Sob os cuidados do Doutor V
Pro Fabio da Silva Barbosa
Doutor V era conhecido por seu
comportamento diferente. Andava mudo pelos corredores do hospital e, sempre que
era cumprimentado, respondia com um grunhido. Gostava de perambular pelas alas
mais abandonadas, onde podia fumar com pouco risco de cruzar com alguém. Mas
sabe como é a rotina hospitalar. Mesmo em um hospital grande, como aquele, tem
sempre alguém que vê o que acontece. Sua dependência do cigarro era tão
intensa, que alguns garantiam que ele saía com a roupa do centro cirúrgico para
fumar e voltava para continuar a cirurgia com a mesma vestimenta, ignorando
completamente o protocolo. Existiam relatos que pior que sua compulsão tabagista,
só mesmo o alcoolismo. As pessoas relacionavam o seu hábito de pouco falar, com
sua rotina alcoólica. Assim, não parava para interagir com os demais
funcionários porque não queria que sentissem o cheiro que exalava. Mas o que
derrubou Doutor V foi outro costume. Ele era o cirurgião ortopedista do
hospital naquele plantão e noventa por cento das cirurgias que aconteciam sob
sua responsabilidade eram de amputação. Fiquei até curioso em saber o que
faziam com tantas partes de membros sendo descartadas. Ainda não sei. Será que
cremavam? Contudo teve o dia em que um camarada estava andando de moto e
existia um galão no meio da estrada, com uma ponta retorcida para cima como uma
barbatana de tubarão. Já era madrugada e a falta de iluminação camuflou a
armadilha no meio do asfalto. A lasca do galão levantada entrou entre os dedos
do pé direito, fazendo a abertura entre os dedos se expandir ate mais da metade
do pé. Foi levado por uma ambulância até o hospital.
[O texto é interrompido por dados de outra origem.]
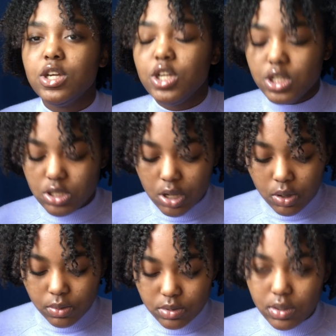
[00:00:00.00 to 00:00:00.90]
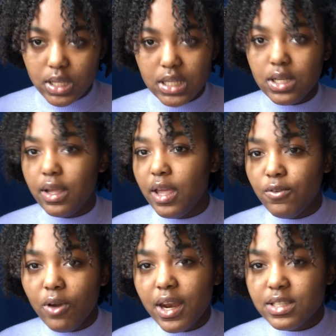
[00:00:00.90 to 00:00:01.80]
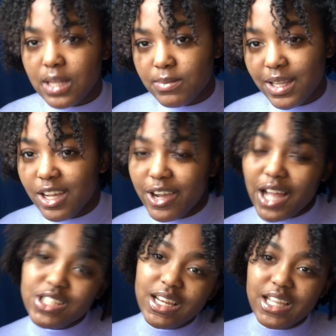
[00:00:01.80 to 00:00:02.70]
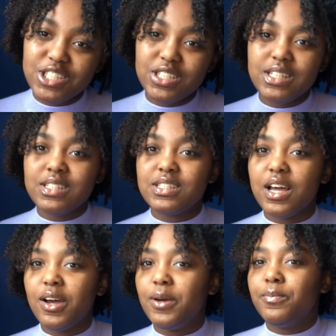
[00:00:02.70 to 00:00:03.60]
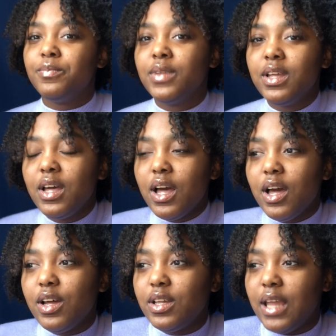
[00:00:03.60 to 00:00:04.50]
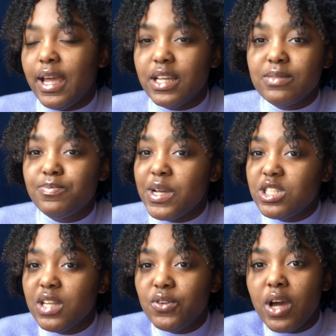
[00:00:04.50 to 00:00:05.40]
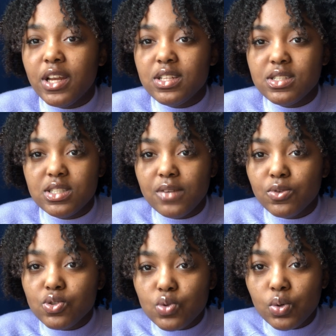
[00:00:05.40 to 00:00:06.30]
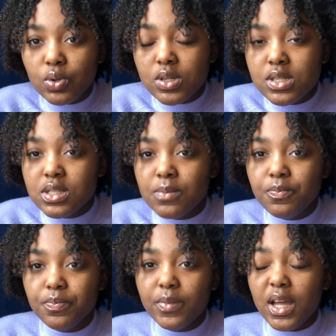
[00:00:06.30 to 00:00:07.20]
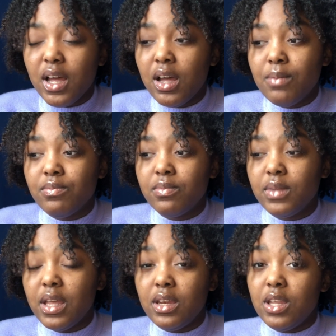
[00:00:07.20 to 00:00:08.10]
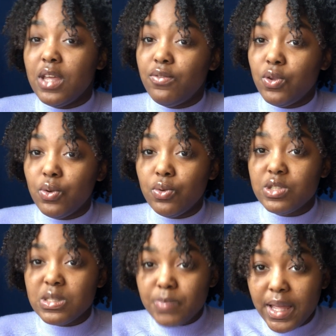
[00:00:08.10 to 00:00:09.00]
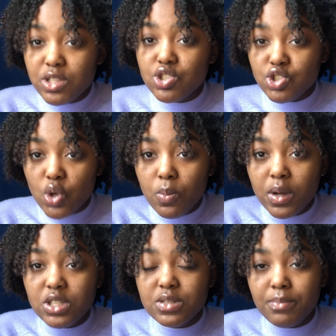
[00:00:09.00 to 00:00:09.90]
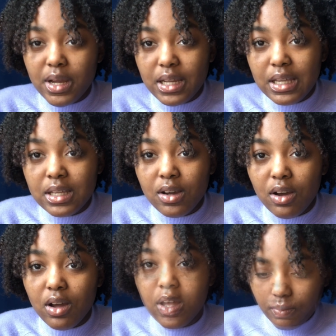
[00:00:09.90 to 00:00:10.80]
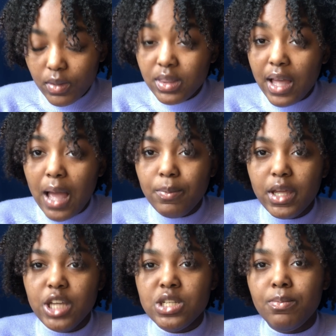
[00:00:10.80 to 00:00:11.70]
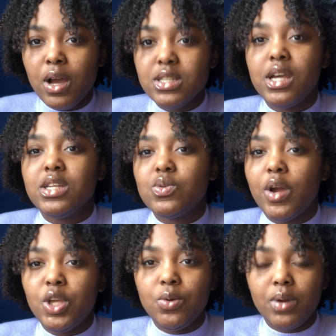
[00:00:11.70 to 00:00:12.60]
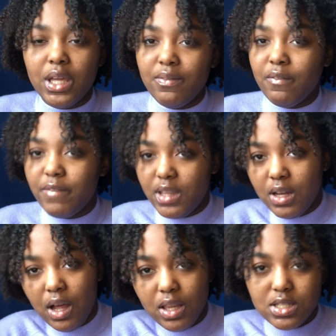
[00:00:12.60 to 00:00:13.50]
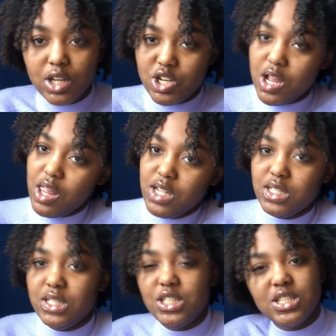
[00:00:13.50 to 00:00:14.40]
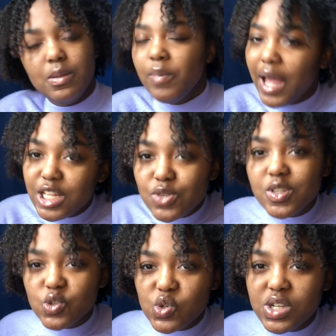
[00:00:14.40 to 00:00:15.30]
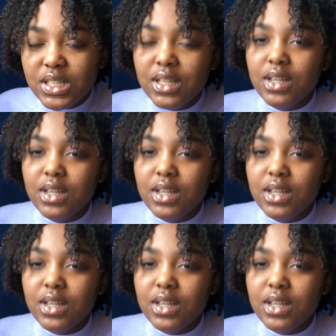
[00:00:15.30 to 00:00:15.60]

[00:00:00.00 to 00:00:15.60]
So if you got accepted, congratulations. Like especially if you got into several schools, and if you spent so much money on the application process where you were giving $50, $100 to just apply to a school,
Ao desembarcar na
emergência, ainda sobre a maca, deu de cara com Doutor V que olhou bem o estado
do pé, chegando com seu rosto muito perto. Grunhiu: “Abriu o pé igual a uma
abóbora. Isso não tem jeito. Tem de arrancar logo. Leva para o centro
cirúrgico”. O paciente seguiu pelo caminho gritando que não queria perder o pé.
Chegando à sala de cirurgia, se apavorou ao ver os equipamentos que iam ser
usados. Parecia uma bancada de serralheiro. Foi contido e anestesiado. Doutor V
apareceu pronto para executar o serviço. Os olhos chegaram a encher de água
quando viu a serra cirúrgica a espera para começar a funcionar. Adorava seu
barulho.
... Ah... E como ele foi derrubado? Isso é outra história. Um dia, quem sabe, chego nessa parte.